◆ **Source data**
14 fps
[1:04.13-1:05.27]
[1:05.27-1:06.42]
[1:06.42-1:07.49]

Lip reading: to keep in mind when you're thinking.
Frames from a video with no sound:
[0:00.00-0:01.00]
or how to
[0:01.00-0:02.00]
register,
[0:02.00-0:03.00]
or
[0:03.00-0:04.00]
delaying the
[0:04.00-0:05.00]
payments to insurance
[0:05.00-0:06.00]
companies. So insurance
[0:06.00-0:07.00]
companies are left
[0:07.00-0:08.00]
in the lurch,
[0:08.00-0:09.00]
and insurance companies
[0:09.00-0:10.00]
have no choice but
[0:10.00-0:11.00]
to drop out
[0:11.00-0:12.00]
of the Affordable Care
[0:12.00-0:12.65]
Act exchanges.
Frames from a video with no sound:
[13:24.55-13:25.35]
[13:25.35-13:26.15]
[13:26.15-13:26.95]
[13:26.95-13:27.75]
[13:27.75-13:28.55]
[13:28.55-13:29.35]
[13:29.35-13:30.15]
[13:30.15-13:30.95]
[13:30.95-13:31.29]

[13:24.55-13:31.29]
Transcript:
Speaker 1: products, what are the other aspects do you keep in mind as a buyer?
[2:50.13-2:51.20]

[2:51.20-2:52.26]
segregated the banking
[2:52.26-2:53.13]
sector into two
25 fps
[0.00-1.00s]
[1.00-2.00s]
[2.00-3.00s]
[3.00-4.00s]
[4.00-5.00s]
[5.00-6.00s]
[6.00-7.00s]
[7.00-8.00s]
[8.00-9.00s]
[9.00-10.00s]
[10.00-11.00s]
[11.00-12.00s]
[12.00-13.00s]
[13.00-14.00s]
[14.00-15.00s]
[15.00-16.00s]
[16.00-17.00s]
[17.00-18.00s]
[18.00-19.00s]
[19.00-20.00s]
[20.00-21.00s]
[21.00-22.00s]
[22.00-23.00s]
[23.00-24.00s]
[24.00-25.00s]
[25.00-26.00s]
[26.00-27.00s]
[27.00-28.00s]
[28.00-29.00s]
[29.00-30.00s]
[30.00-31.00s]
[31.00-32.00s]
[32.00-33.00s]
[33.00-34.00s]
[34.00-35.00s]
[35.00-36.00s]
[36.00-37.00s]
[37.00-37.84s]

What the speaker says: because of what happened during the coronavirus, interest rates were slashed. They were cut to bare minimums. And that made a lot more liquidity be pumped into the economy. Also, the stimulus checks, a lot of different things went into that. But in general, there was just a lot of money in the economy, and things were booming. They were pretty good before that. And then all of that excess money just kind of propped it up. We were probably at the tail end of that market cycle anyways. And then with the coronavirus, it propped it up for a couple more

◆ **Action item**
Restate each record word for word.

◆ **Answer**
14 fps
[1:04.13-1:05.27]
[1:05.27-1:06.42]
[1:06.42-1:07.49]

Lip reading: to keep in mind when you're thinking.
Frames from a video with no sound:
[0:00.00-0:01.00]
or how to
[0:01.00-0:02.00]
register,
[0:02.00-0:03.00]
or
[0:03.00-0:04.00]
delaying the
[0:04.00-0:05.00]
payments to insurance
[0:05.00-0:06.00]
companies. So insurance
[0:06.00-0:07.00]
companies are left
[0:07.00-0:08.00]
in the lurch,
[0:08.00-0:09.00]
and insurance companies
[0:09.00-0:10.00]
have no choice but
[0:10.00-0:11.00]
to drop out
[0:11.00-0:12.00]
of the Affordable Care
[0:12.00-0:12.65]
Act exchanges.
Frames from a video with no sound:
[13:24.55-13:25.35]
[13:25.35-13:26.15]
[13:26.15-13:26.95]
[13:26.95-13:27.75]
[13:27.75-13:28.55]
[13:28.55-13:29.35]
[13:29.35-13:30.15]
[13:30.15-13:30.95]
[13:30.95-13:31.29]

[13:24.55-13:31.29]
Transcript:
Speaker 1: products, what are the other aspects do you keep in mind as a buyer?
[2:50.13-2:51.20]

[2:51.20-2:52.26]
segregated the banking
[2:52.26-2:53.13]
sector into two
25 fps
[0.00-1.00s]
[1.00-2.00s]
[2.00-3.00s]
[3.00-4.00s]
[4.00-5.00s]
[5.00-6.00s]
[6.00-7.00s]
[7.00-8.00s]
[8.00-9.00s]
[9.00-10.00s]
[10.00-11.00s]
[11.00-12.00s]
[12.00-13.00s]
[13.00-14.00s]
[14.00-15.00s]
[15.00-16.00s]
[16.00-17.00s]
[17.00-18.00s]
[18.00-19.00s]
[19.00-20.00s]
[20.00-21.00s]
[21.00-22.00s]
[22.00-23.00s]
[23.00-24.00s]
[24.00-25.00s]
[25.00-26.00s]
[26.00-27.00s]
[27.00-28.00s]
[28.00-29.00s]
[29.00-30.00s]
[30.00-31.00s]
[31.00-32.00s]
[32.00-33.00s]
[33.00-34.00s]
[34.00-35.00s]
[35.00-36.00s]
[36.00-37.00s]
[37.00-37.84s]

What the speaker says: because of what happened during the coronavirus, interest rates were slashed. They were cut to bare minimums. And that made a lot more liquidity be pumped into the economy. Also, the stimulus checks, a lot of different things went into that. But in general, there was just a lot of money in the economy, and things were booming. They were pretty good before that. And then all of that excess money just kind of propped it up. We were probably at the tail end of that market cycle anyways. And then with the coronavirus, it propped it up for a couple more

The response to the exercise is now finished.